Why, hook folks up with free barbecue and beer, of course.
That's the tactic employed by damn near every publicist and record label at SXSW. In an effort to entice industry people to the day parties where they showcase their acts, they pour on the brisket and brews. And it works. Hell, that's how I discovered St. Louis's Leo, a band responsible for my favorite song of the moment, "Broken Record." But a lot of Denver's homegrown acts managed to turn heads without the benefit of either beer or beef. I busted Matt Fecher's chops for being the only guy in Austin with the stones to throw a day party without free drinks -- but the lineup at his Dirty Knees Makeout Party at the Chuggin' Monkey Saturday was so strong, there was no need for added value. If Machine Gun Blues, Laylights and Born in the Flood didn't bring the fire, that would've been shocking. Laylights' set sucked people in off the street as they walked by, while the Flood attracted a group of onlookers several people deep outside the bar's open windows. But it was MGB that made perhaps the biggest impact. As frontman Aaron Collinswhipped out his inner Iggy Popand flung himself into the audience, everyone was mesmerized. During this display, three different people came up to me and demanded, Who is this? Here in Denver, we all know that it's not an MGB show unless Collins is bleeding or naked.
Elsewhere, Drag the River rocked the living daylights out of the Flamingo Cantina at the Larimer Lounge barbecue -- without pedal-steel guitarist Casey Prestwood, who recently parted ways with the group. Although Spacey Casey's pedal-playing will be missed, Drag sounded even more badass recast as a straight-up rock band. I also caught capable sets at Darwin's by the Trampolines and Coles Whalen, as well as the Photo Atlas's performance at the Pure Volume after-party, which was twice as combustible as last year's shindig, thanks to the same amount of sweaty bodies and frenetic activity crammed into a tiny indoor space. The chaotic scene was just a notch below a melee.
As electrifying as the Photo Atlas was, that show was tame as a church nursery compared to Turbonegro's incendiary set at Emos. After waiting in line for what seemed like hours, I finally got in just as the Norwegian act was playing "All My Friends Are Dead." With my pulse racing, I muscled my way to the front of the stage in time to hear "City of Satan" -- a move I quickly regretted.
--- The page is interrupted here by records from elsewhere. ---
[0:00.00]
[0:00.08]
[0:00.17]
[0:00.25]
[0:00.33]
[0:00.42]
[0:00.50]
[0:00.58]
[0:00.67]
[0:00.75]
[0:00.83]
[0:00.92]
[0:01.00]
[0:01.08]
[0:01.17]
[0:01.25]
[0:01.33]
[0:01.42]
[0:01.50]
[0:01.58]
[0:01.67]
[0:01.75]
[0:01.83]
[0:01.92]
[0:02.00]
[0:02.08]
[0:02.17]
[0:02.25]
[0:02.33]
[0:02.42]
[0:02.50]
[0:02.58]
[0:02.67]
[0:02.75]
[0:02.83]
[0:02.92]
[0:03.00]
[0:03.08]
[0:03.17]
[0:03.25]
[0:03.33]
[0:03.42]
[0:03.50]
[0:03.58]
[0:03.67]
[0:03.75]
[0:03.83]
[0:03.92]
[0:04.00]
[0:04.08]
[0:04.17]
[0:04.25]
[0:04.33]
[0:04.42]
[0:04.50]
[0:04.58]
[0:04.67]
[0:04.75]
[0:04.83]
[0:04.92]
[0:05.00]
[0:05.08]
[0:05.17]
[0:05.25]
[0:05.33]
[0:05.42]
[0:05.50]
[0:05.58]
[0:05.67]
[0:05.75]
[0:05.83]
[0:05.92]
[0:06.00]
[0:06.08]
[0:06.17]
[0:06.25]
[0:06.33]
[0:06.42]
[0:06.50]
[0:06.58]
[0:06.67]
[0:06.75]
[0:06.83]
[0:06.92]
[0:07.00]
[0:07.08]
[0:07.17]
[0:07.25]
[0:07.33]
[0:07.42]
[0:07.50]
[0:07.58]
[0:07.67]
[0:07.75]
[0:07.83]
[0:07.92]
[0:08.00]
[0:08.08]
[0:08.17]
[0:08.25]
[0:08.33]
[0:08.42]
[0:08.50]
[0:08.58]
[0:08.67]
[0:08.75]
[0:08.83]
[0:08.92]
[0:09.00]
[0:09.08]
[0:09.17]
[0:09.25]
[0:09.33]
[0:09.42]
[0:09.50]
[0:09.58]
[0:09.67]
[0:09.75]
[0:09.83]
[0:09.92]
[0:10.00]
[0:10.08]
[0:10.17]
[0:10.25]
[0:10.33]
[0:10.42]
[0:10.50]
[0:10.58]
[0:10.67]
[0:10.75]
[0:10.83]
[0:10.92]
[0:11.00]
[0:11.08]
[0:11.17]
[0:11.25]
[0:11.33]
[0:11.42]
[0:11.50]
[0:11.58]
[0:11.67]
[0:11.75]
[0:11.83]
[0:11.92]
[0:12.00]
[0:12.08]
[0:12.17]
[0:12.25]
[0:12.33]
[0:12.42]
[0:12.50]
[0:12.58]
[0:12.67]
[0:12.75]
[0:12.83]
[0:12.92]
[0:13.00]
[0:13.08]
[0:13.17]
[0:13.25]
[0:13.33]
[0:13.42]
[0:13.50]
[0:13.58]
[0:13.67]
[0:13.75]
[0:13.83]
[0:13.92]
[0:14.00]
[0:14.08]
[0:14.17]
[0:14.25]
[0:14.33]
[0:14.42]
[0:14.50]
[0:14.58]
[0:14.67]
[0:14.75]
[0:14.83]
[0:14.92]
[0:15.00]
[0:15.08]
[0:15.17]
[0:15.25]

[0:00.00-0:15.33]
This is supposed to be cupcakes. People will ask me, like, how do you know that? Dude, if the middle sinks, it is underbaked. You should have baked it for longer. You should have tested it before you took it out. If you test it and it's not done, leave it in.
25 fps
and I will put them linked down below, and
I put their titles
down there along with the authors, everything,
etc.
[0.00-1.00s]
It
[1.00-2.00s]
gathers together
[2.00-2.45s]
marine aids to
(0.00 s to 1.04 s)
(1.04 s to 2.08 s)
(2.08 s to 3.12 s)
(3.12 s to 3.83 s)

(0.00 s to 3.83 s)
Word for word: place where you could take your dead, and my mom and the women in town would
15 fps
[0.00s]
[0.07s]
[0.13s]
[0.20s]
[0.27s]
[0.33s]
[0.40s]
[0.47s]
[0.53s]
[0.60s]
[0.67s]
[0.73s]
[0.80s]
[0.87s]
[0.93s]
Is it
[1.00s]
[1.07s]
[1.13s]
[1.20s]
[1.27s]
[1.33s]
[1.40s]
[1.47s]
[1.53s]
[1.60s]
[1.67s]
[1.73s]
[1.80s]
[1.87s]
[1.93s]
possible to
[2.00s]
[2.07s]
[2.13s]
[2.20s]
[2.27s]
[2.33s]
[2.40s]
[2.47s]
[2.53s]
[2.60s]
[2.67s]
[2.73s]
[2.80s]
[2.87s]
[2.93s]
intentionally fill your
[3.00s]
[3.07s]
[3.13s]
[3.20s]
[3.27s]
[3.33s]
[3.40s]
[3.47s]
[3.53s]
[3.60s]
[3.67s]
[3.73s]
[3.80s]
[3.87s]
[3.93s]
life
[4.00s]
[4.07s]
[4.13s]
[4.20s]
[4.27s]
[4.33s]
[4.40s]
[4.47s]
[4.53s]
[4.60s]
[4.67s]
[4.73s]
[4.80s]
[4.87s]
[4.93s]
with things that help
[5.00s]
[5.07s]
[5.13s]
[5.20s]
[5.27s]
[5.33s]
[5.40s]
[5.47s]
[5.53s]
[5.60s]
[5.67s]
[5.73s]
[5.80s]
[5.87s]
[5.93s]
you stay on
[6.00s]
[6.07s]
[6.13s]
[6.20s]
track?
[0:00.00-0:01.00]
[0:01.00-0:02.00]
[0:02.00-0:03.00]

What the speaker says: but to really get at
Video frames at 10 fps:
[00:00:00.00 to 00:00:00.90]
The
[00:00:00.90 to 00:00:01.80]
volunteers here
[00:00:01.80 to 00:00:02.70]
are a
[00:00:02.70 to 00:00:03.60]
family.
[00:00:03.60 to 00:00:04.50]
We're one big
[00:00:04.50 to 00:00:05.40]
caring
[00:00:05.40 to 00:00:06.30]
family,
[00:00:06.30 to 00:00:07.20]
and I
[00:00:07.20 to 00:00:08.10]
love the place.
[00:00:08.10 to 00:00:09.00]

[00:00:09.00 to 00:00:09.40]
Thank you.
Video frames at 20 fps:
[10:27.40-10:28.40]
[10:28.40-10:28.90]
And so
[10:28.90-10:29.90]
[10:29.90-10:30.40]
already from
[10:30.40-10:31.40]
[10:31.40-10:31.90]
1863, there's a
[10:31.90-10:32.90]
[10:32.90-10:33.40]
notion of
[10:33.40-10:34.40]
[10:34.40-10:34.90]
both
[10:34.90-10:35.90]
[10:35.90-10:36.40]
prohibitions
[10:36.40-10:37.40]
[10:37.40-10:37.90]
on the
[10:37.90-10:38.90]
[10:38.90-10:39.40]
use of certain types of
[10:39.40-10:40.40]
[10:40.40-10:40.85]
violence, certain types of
One minute I was singing along and pounding my fist, and the next thing I knew, I was caught in an undertow of sweaty, crazed Turbonegro fans. I ended up losing my glasses when some dude foisted himself on top of the people behind me and launched himself in my direction, landing squarely on my head. My immediate reaction was to fall to my knees and try to locate my specs -- bad move, since I was almost trampled by the maniacal throng. But then adrenaline kicked in, and I was able to throw people off me and part the crowd like Moses. I managed to emerge completely disoriented and blind as a bat (without my glasses, I'm about legally blind). Squinting, I made my way out of Emos, only to get lost amid a sea of people on Sixth Street -- the last night of SXSW is like the busiest night of Mardi Gras -- trying feebly to navigate my way back to my hotel, helpless, like that chick from Adventures in Babysitting.